All of a sudden we weren’t in a hurry to get outside. He slips off his rubber boots and I unzip mine and we trade. As Steve walks out all ready to go, he sees that we’re not heading out to the van just yet. No, José is trying on shoes like we were at Nordstrom, walking around with a big grin on his face as he joyfully reports, “They fit great!” and “I love them!” “I want to buy them from you!”
Oh lordy. I love these boots, like I love all my shoes. But these especially because they were exactly what I needed. But I knew it was difficult for José to get boots like these in Ecuador. Ordering from a US company when you’re in South America is not easy.
“I’ll think about it,” I said.
Five days we were all together, birding in the Andes and José kept eyeing my boots. “Really, I will pay you. I want to buy them,” he would beg.
So I included the boots as a portion of his tip. And it happened fast, just as we were being dropped off at our hotel for our final night, and since we were double parked outside our hotel there was no time for photos together or for even a snap of José in the boots he literally bought right off of me. In fact, I had walked into the hotel with only my socks on as my other shoes were packed away in my suitcase. My boots were gone, but I knew I could easily order more from LL Bean upon my return to the U.S.

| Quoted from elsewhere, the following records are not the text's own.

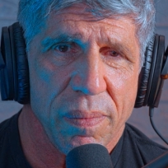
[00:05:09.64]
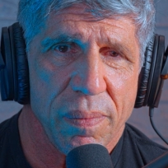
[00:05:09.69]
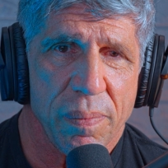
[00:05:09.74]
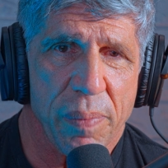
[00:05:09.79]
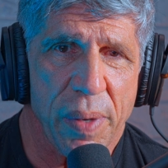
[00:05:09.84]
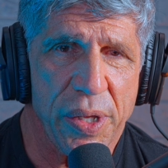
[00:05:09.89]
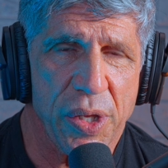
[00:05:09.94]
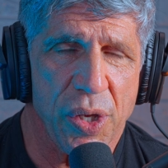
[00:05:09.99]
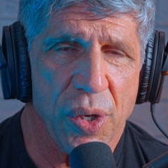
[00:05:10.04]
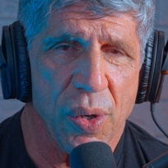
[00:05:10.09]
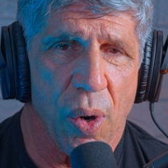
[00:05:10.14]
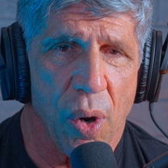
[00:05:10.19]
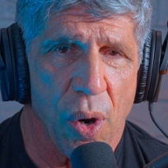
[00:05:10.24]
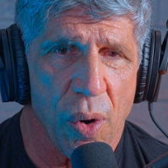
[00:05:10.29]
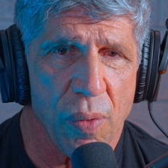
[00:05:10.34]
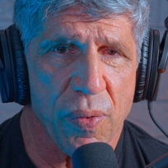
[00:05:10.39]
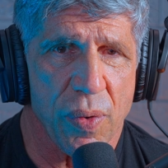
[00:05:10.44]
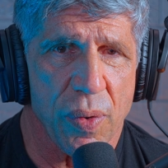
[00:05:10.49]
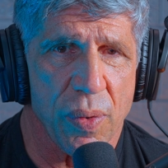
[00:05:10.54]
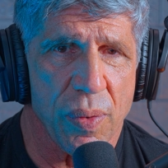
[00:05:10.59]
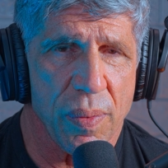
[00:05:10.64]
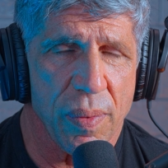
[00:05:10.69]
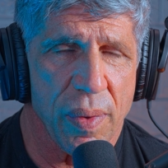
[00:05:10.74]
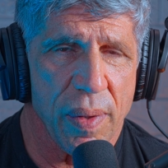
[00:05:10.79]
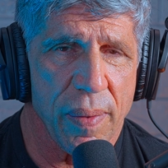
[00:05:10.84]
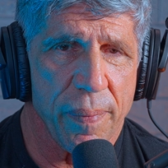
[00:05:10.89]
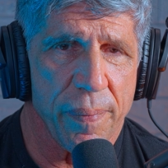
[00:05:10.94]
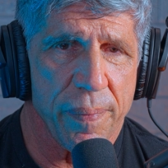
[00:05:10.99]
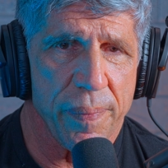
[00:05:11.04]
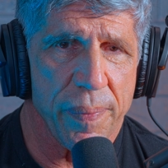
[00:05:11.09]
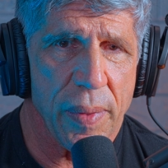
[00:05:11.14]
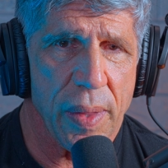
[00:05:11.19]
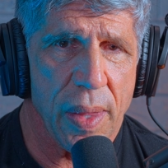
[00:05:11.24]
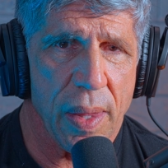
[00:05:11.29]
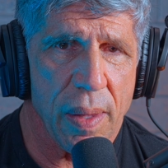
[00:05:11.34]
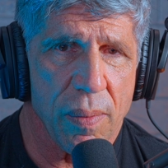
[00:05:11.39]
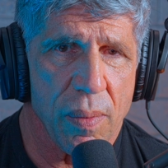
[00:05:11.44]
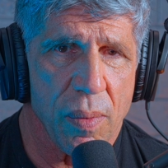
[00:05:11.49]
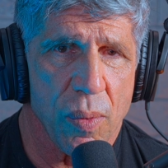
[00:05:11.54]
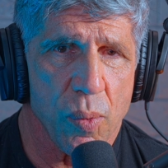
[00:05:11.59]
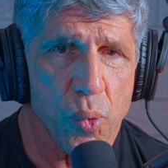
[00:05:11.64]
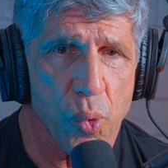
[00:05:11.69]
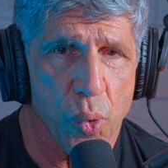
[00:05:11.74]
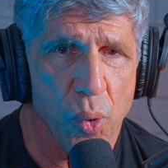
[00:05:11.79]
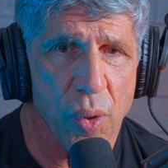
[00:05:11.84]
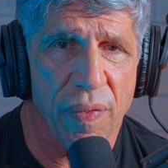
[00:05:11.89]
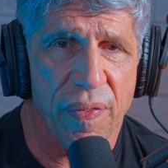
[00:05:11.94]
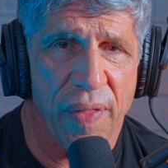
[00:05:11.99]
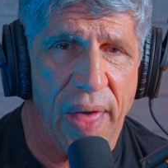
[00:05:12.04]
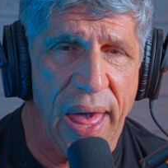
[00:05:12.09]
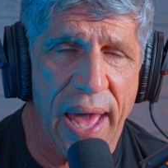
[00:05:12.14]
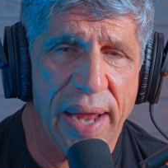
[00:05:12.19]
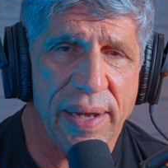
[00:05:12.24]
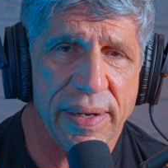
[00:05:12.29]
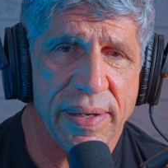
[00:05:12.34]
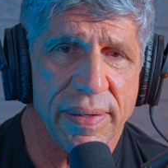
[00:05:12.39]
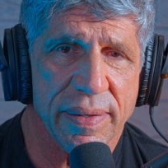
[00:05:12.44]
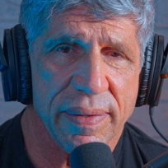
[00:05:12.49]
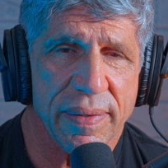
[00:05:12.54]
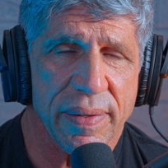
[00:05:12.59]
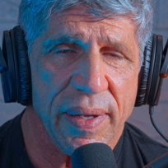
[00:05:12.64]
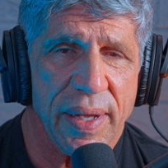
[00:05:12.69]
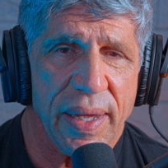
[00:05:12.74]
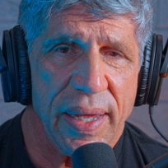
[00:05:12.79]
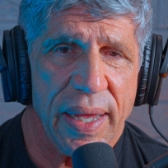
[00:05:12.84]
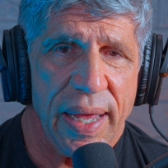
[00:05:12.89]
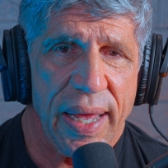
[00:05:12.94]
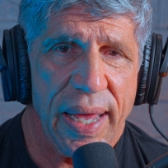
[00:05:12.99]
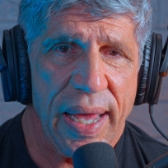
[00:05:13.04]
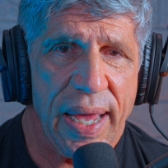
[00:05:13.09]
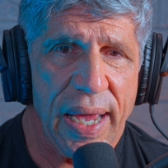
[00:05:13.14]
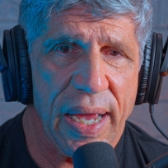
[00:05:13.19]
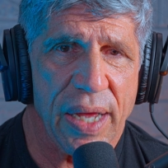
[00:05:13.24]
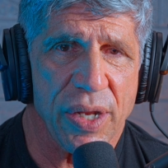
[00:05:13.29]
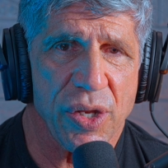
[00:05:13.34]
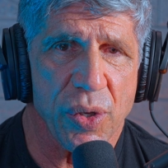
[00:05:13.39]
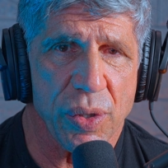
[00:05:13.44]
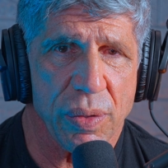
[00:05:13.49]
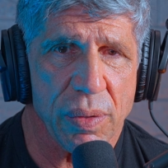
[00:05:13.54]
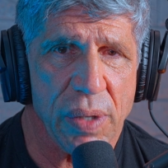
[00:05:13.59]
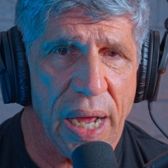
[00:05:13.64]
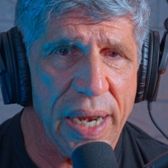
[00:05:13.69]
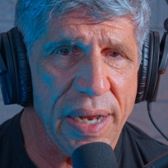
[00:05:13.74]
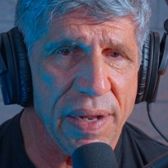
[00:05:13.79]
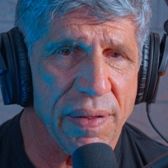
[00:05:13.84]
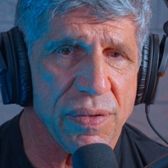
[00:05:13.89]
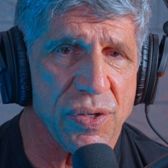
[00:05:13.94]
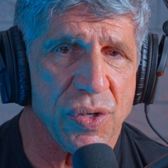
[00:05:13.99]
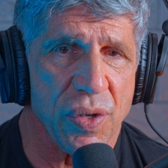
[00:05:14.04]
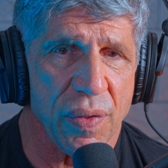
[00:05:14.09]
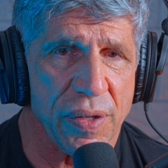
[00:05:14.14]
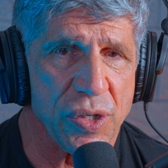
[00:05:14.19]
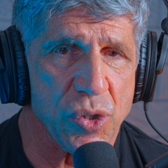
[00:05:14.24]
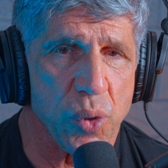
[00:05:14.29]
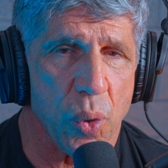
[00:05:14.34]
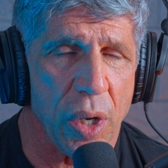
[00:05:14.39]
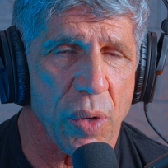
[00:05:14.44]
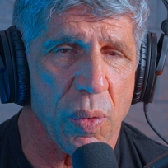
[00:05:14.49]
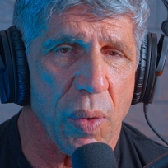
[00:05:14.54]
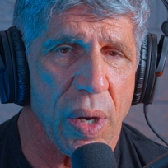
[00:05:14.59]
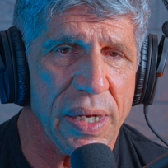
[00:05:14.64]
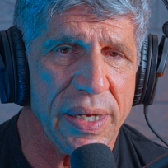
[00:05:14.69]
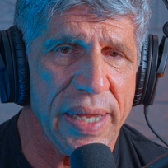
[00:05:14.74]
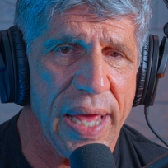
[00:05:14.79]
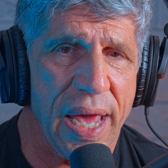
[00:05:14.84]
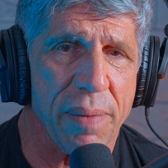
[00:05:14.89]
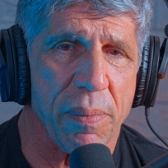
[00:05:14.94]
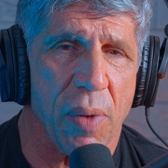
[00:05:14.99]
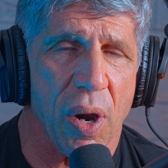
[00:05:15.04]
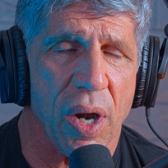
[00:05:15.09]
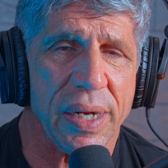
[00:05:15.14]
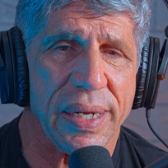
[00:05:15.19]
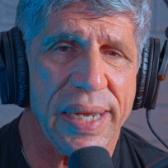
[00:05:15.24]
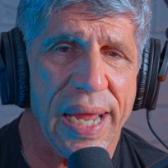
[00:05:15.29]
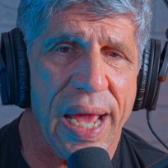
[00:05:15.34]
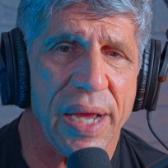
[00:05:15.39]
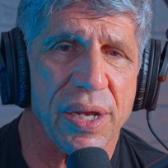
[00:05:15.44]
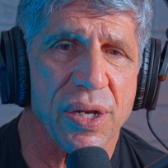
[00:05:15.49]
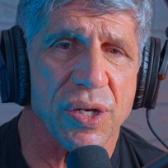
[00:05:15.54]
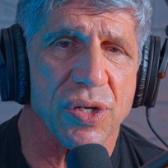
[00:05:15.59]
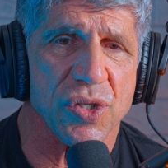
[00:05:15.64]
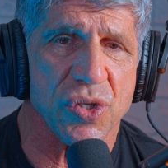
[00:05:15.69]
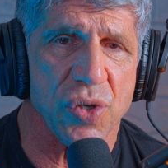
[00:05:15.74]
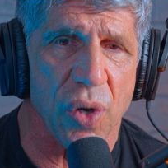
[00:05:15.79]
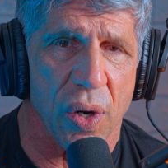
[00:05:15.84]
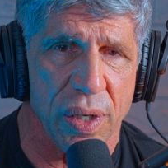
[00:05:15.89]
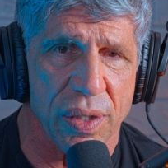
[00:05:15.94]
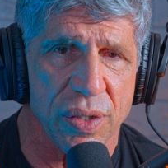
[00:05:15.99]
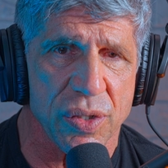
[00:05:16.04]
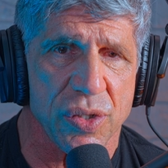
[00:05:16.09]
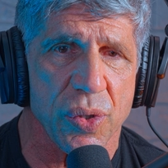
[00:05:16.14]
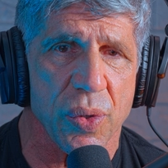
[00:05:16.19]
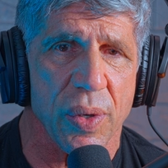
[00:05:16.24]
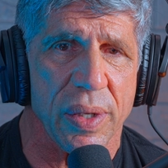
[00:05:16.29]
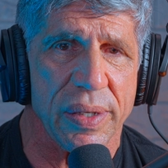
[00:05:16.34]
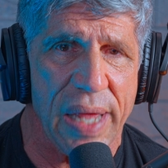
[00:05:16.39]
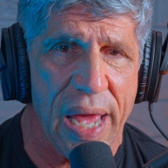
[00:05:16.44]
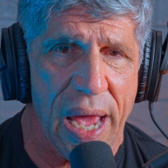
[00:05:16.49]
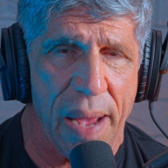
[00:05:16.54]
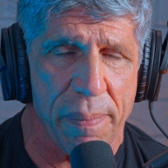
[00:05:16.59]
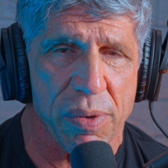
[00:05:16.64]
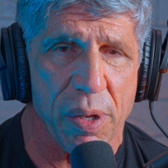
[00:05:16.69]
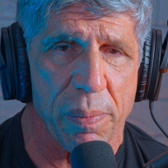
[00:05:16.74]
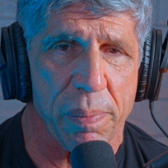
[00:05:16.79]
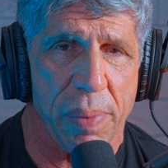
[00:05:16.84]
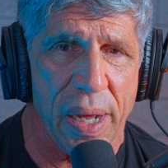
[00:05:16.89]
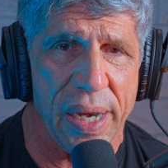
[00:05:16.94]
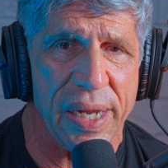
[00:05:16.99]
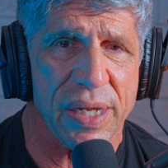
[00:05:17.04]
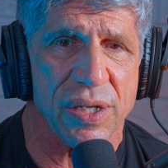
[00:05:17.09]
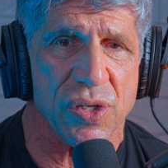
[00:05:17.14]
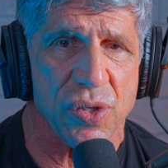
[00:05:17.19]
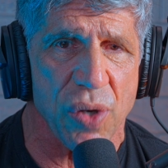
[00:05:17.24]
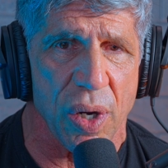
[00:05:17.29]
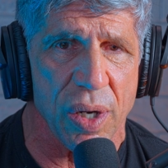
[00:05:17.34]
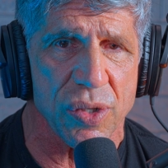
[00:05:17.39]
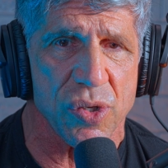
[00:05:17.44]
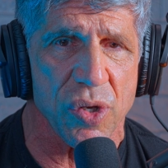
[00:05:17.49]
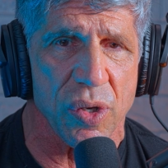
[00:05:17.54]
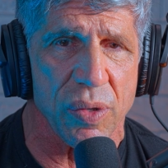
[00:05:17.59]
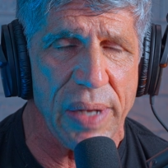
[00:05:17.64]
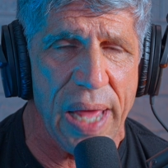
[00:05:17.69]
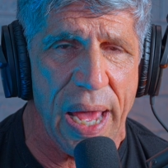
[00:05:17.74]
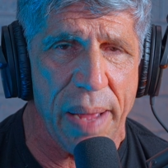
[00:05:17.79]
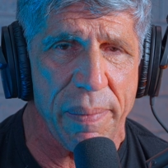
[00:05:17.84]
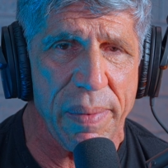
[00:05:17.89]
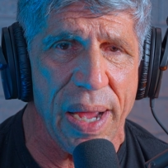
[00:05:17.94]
But you overruled that, and you got into the 21-day mark, now you're starting to adapt. The body is starting to adapt.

Yet I wanted a picture of José in those boots. They brought him so much joy as I knew he would be the envy of all the bird guides with those boots. So that’s when I contacted him and found out the horrible news that someone pinched them.
* * *
The following year we decided to return to a different part of Ecuador for some birding and we arranged to have José guide us again. I wrote to find out if he wanted me to bring him a new pair of boots to replace the ones he lost. He was over the moon. I was able to replace my boots after we returned from our first trip to Ecuador and I was certain I could easily find him a pair to bring with us.
But they were sold out.
* * *
The next month before our trip I went back and forth on this one. “You can always get boots for yourself but he can’t get these that easily.” And then there was this selfish voice that was also floating around my brain: “But you LOVE those boots. What if you can’t find another pair?”
If travel has taught me anything, it’s the disparity that exists around the world. I’m not necessarily referring to economies, though that’s a big play here, but it’s what we value and why. I value the boots, yes, for security and warmth, but really it’s just for one or two trips I make a year where the location dictates such a need. But José? He has a greater need for the boots—the need to use them every day for his job as a guide, and the value is greater because of the difficulty in getting them. All I have to do is wait four days and they’re shipped to me with free shipping.
It’s like having too much stuff, I thought. Like the cords and straps of all that crap I have around my neck. I don’t really need all this stuff. All I do is get tangled in it. And these are boots. Just boots. The “just” applies to me, but not José.
* * *
We are in Ecuador again.
“I have your boots,” I told José the morning he met us for breakfast in Cuenca.
His face lit up. “Really?” he asked.
“Really.” I assured him. “But this time let’s get a picture before someone takes off with them.